2/2/17
“This is the heart of the American idea…” the radio croons. “One of my favorites is actually President Reagan . . . that’s the America that I know and love and believe so many of us want to belong to.” Trump’s not looking back to the 50s; he’s thinking of the 80s, when coke was queen and Letterman king. Trump’s interviews on late-night and day-time TV, and stories about him in the New York Post are more revealing than the Pussy-grabbing tape. Like the latter, they narrate the core issue: we’re not dealing with an ordinary human, folks. Trump’s the most advanced form of celebrity ever to occupy the Presidency. He’s a virtual entity that’s temporarily assumed human form.

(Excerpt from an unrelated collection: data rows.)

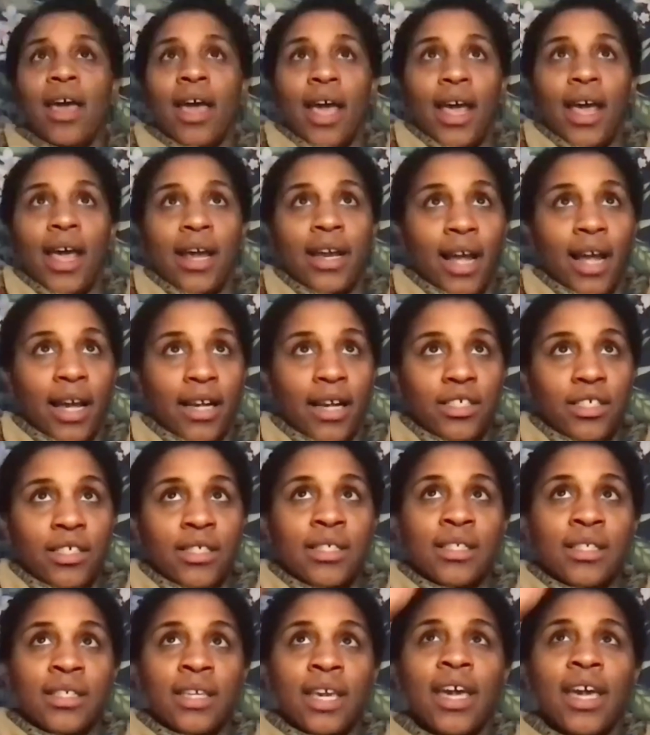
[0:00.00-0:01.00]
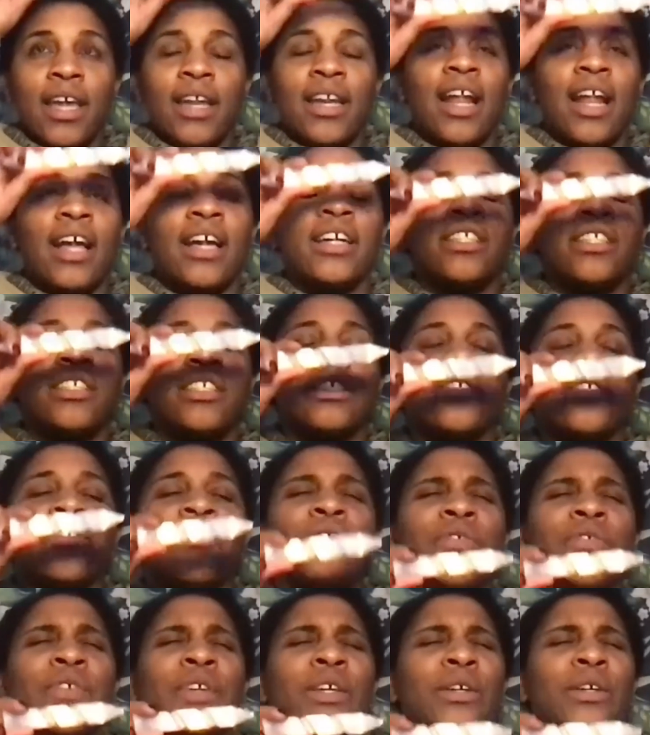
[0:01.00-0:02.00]
and I just scanned, and I could just
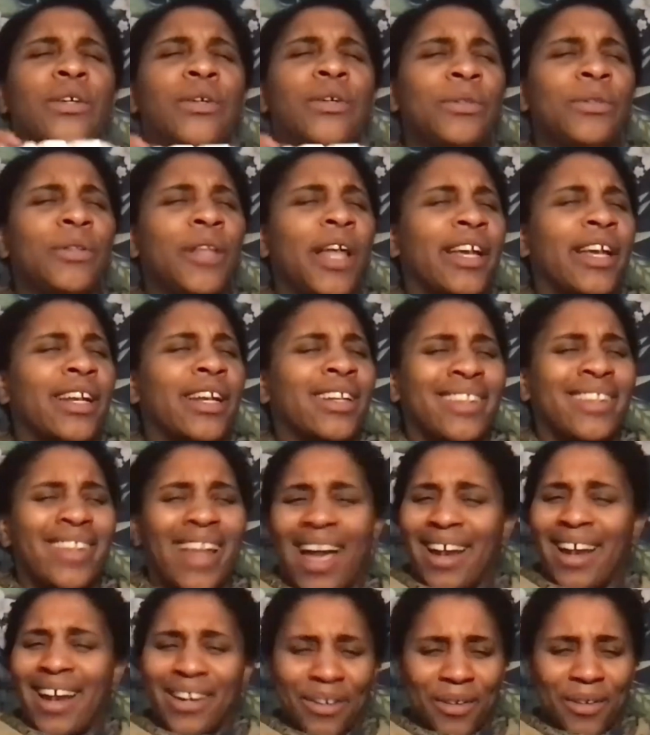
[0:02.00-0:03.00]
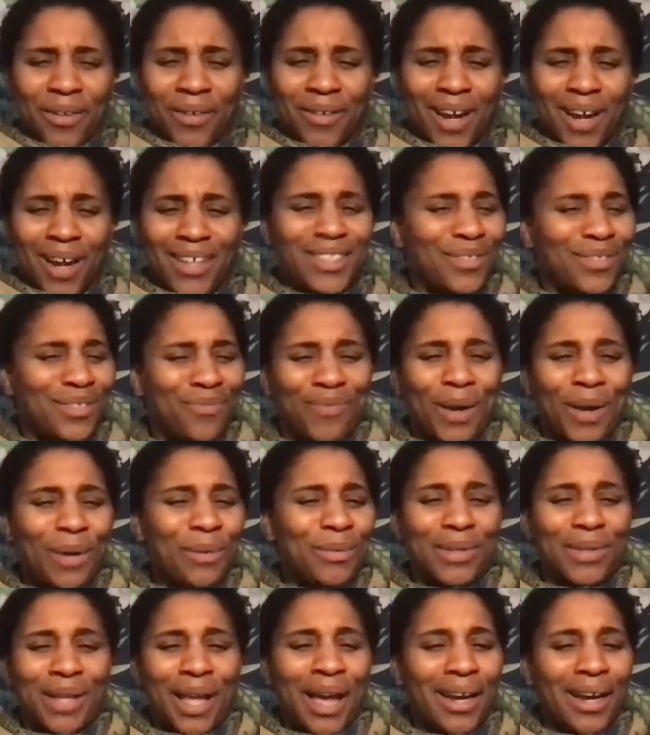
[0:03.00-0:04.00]
feel like lighter. I just
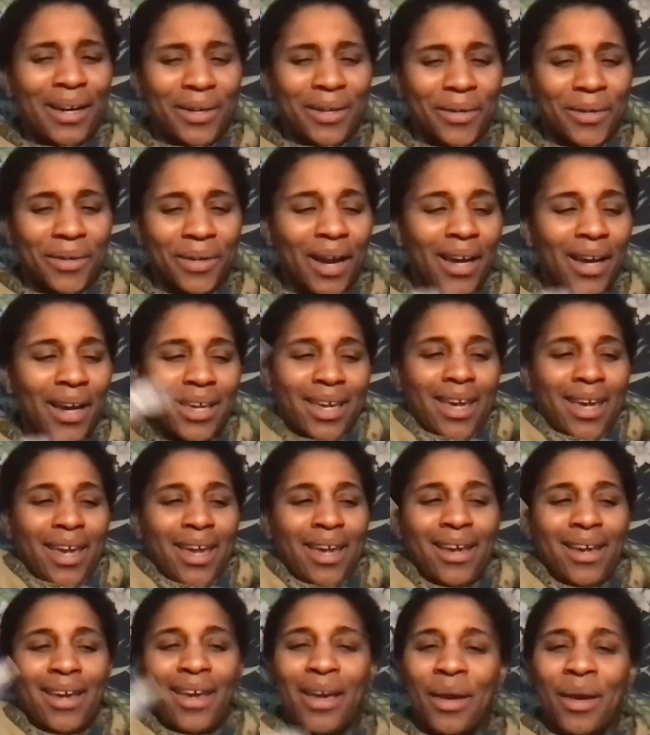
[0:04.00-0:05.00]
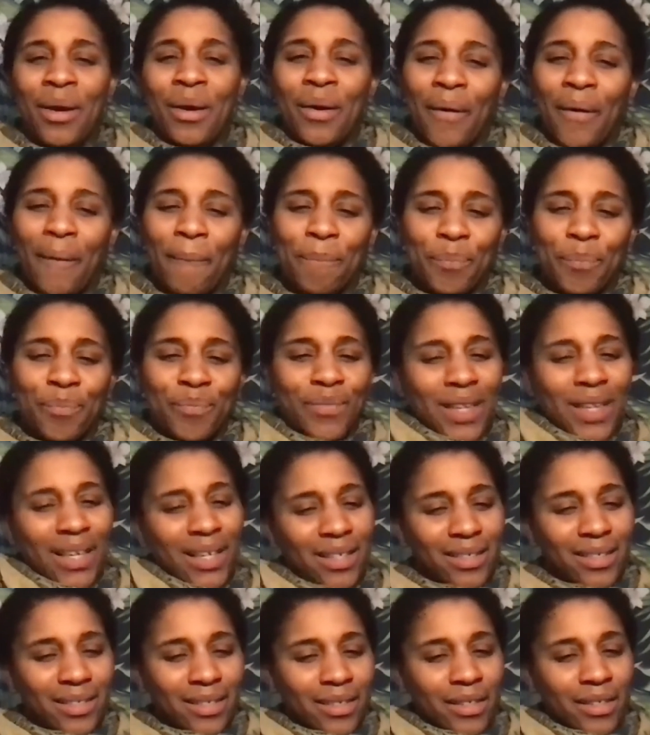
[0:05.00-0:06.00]
felt lighter. I can't
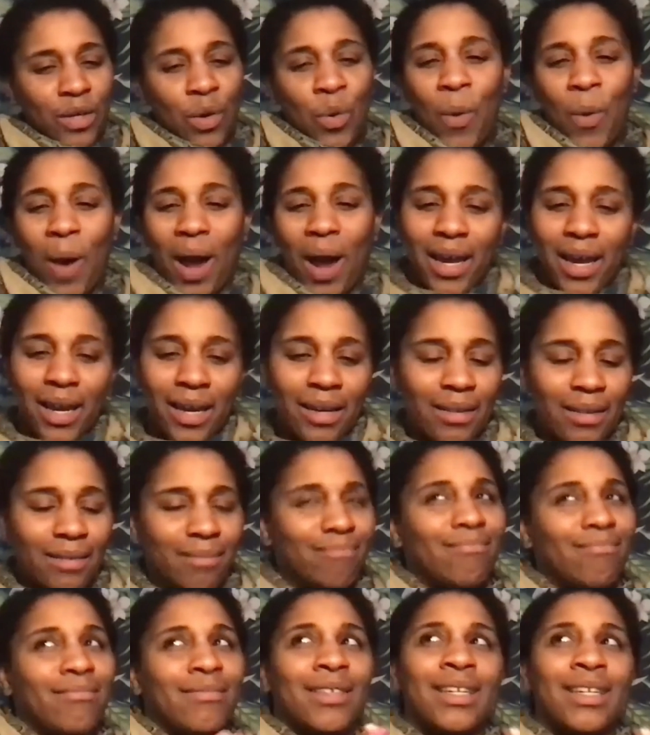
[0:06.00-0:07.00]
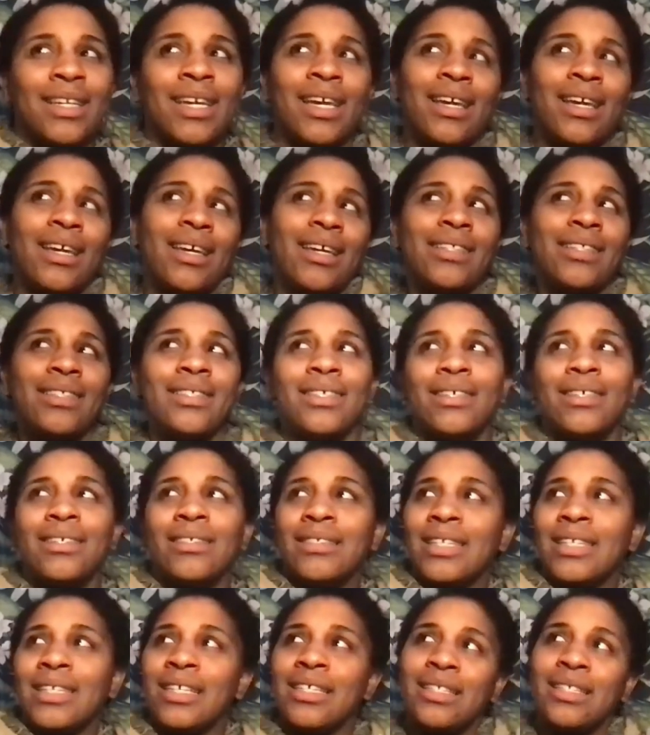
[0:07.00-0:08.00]
quite get into
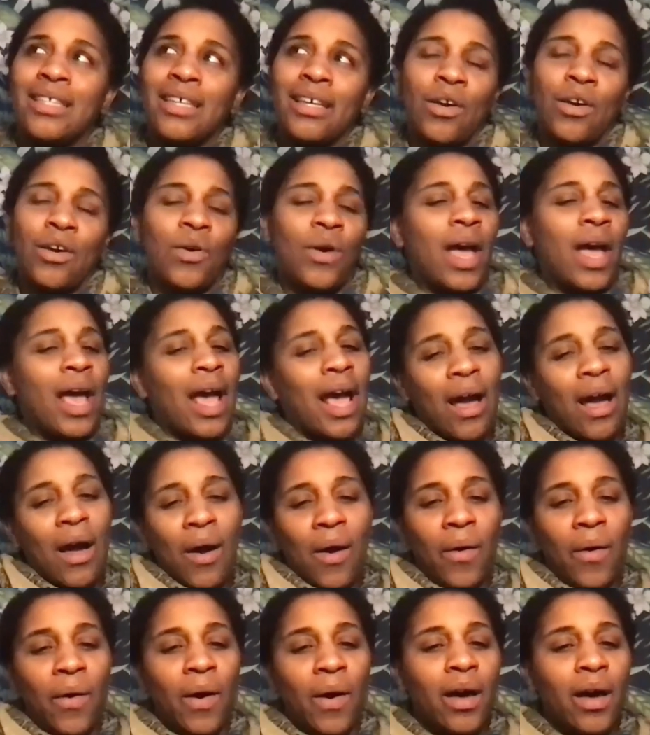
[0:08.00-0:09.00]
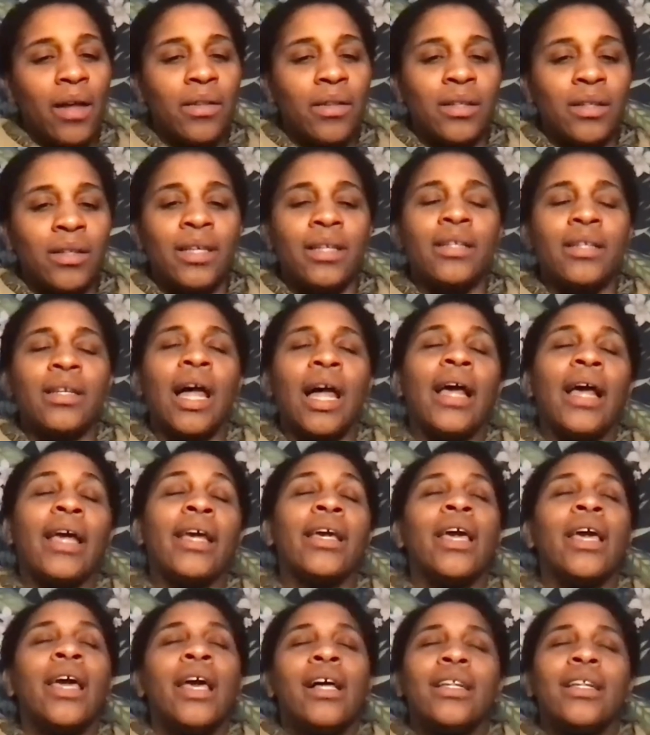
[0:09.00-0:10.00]
detail how, other than
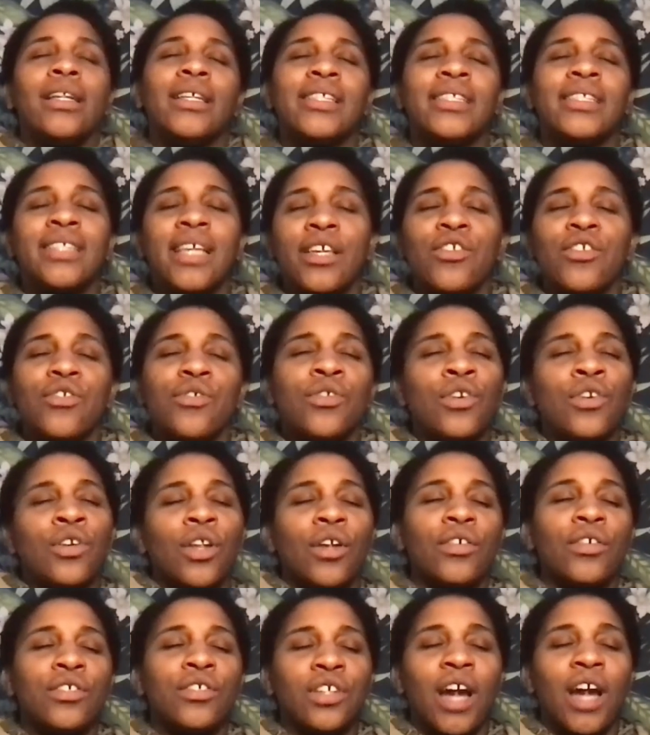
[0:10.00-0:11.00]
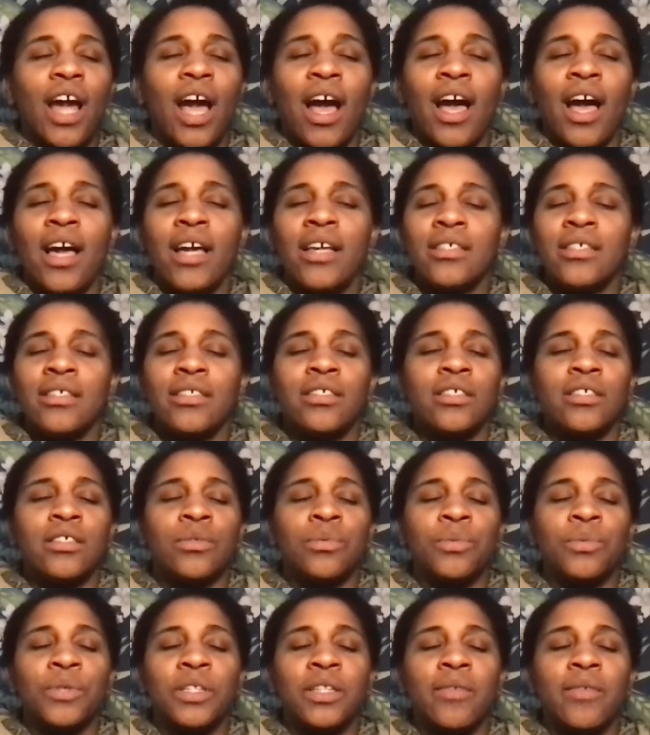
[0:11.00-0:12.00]
like, let's say you close your eyes and just
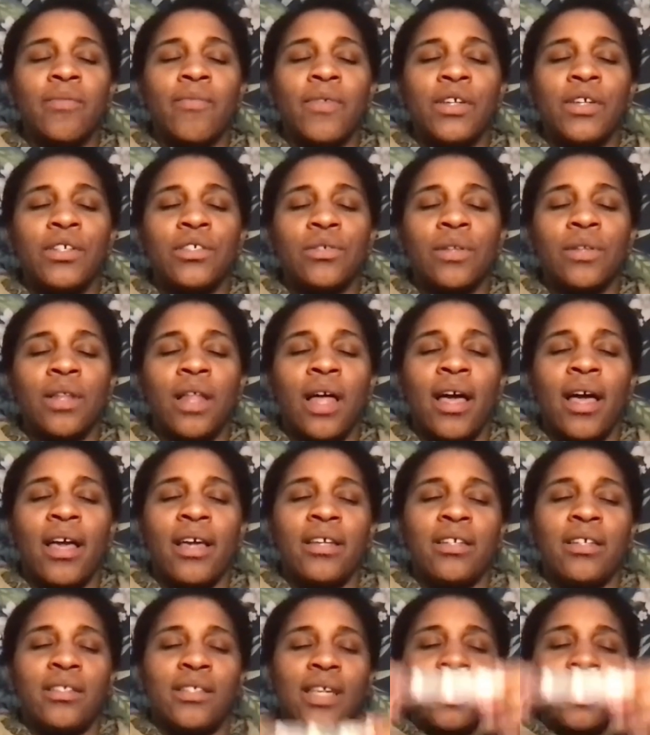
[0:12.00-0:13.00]
really visualize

Celebrity, when regarded, as Cintra Wilson does, as a “grotesque crippling disease,” consumes the brains and bodies of those in inhabits. Many celebrities kill themselves, others die from too many pain-killers, or go insane. Trump’s madness is a symptom of 35 years of getting himself on TV. 15 minutes just isn’t enough for some of us; twice 15 years isn’t enough for a narcissistic (homicidal) few.
Trump isn’t the first celebrity President, of course. But he’s way up there.

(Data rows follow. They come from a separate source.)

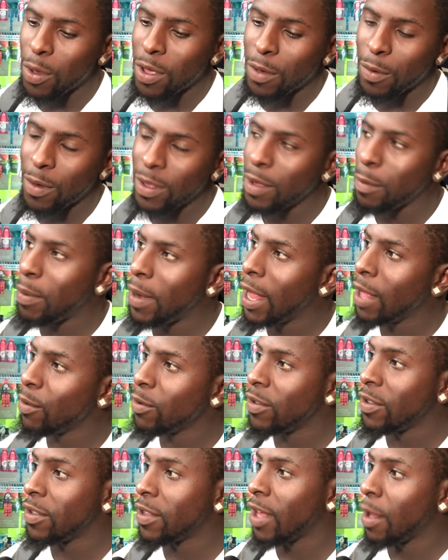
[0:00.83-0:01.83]
well, the plan
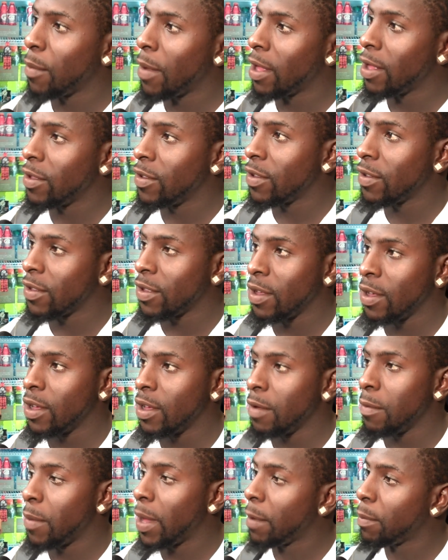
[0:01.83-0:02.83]
was just to come out and just
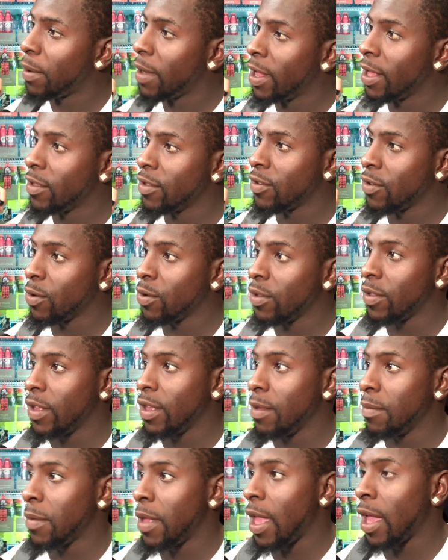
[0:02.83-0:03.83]
make plays and show the
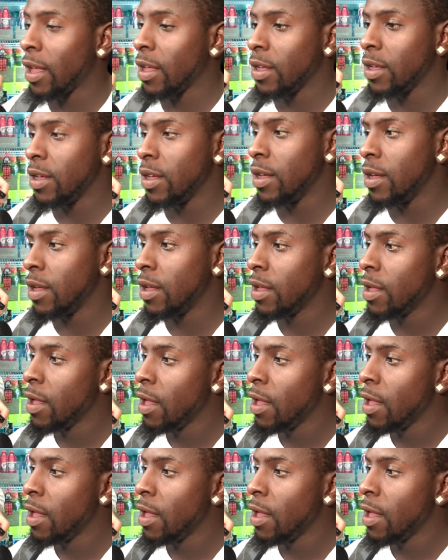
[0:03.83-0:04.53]
team that I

President Trump hung a portrait of Andrew Jackson in the Oval Office on Tuesday, The New York Times reports, an apparent nod to the populist sentiments of the new administration.

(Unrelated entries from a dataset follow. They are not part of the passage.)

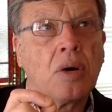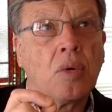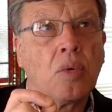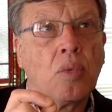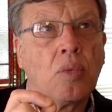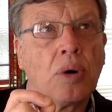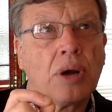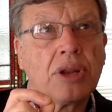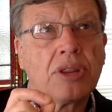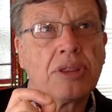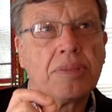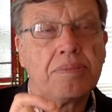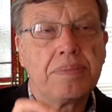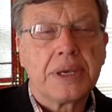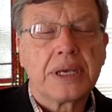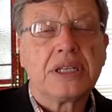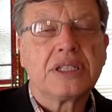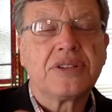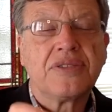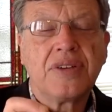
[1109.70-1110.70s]
One of the
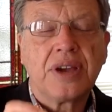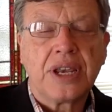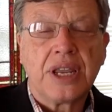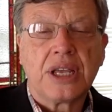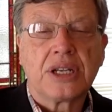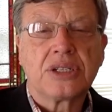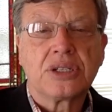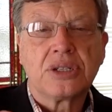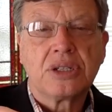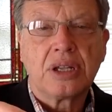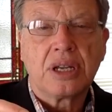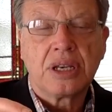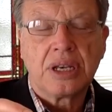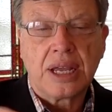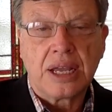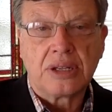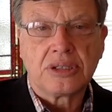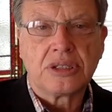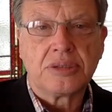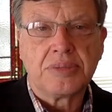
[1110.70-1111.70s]
biggest financial
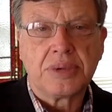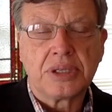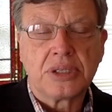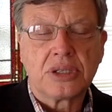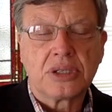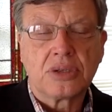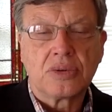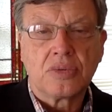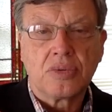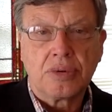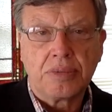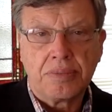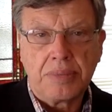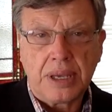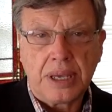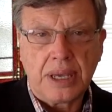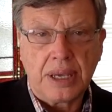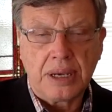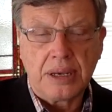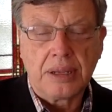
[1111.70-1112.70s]
announcements were
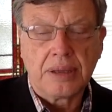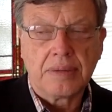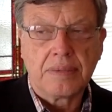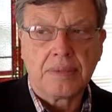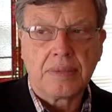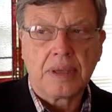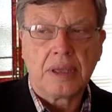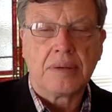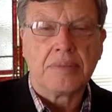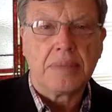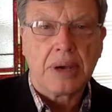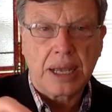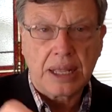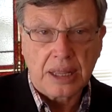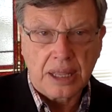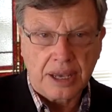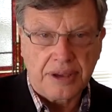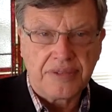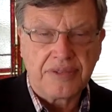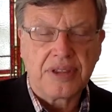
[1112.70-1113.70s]
made in my
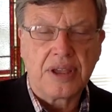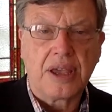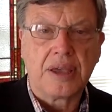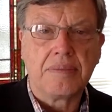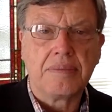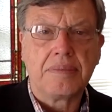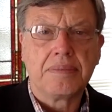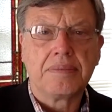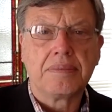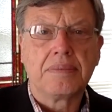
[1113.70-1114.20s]
lifetime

Trump’s rise has often been compared to the populist election of Jackson, including by some of the new president’s own team.
Chief White House strategist Steve Bannon called Trump’s inauguration speech on Friday “Jacksonian,” saying it struck the populist and patriotic tones Jackson was known for.
Check out the double-collar on this guy. Check out the hair. A romantic, like Napoleon…
Bannon’s Jackson is the patriot who put Indians in their place (several thousand miles away) and opposed the central bank. Breitbart reports that
Jackson did all this while accomplishing something almost equally rare in the advancement of nations: he intentionally decentralized the government, vetoing wasteful infrastructure projects and sending them back to the states where they belonged.
Sounds like he approved the contemporary Republican opposition to Obamacare. As Raymond Williams observed, traditions unfold backwards in time; they are made in the present. Lacking this present reconstruction, that fail to exist in the present, therefore fail to be active traditions. Trump is not resuscitating ancient verities. I suspect that his Jackson is someone else, someone more “present-tense”: our first celebrity President. He would appreciate the simultaneous rise in fame and power exhibited by that half-literate land-speculator and militia leader who parlayed his spectacular victory in New Orleans into public office.
Teddy Roosevelt and Eisenhower did the same. But Reagan was Jacksonian in a new way. He wasn’t in the war, exactly, although he filmed the hell out of it; it was B-movies and cigarette commercials that put him before the public eye.
A culture-industry celebrity who parlayed his status in the virtual nation (plus strong ties to the anti-communist unions, later the Christian Right) into public office.
Trump outdid them both. His ability to catapult from Reality TV to within Electoral Advantage of the Presidency should tells us something about our relation to televised drama.
In Frank Miller’s Batman: The Dark Knight Returns, Superman responds to Reagan’s warning. Trump regards himself as such a man.
See also Joseph Stalin (Wikipedia):
Like other Bolsheviks, he became commonly known by one of his revolutionary noms de guerre, of which “Stalin” was only the last. “Stalin” is based on the Russian word сталь stal, meaning “steel”, and the name as a whole is supposed to mean “man of steel”.[344] Prior nicknames included “Koba”, “Soselo”, “Ivanov” and many others.[345]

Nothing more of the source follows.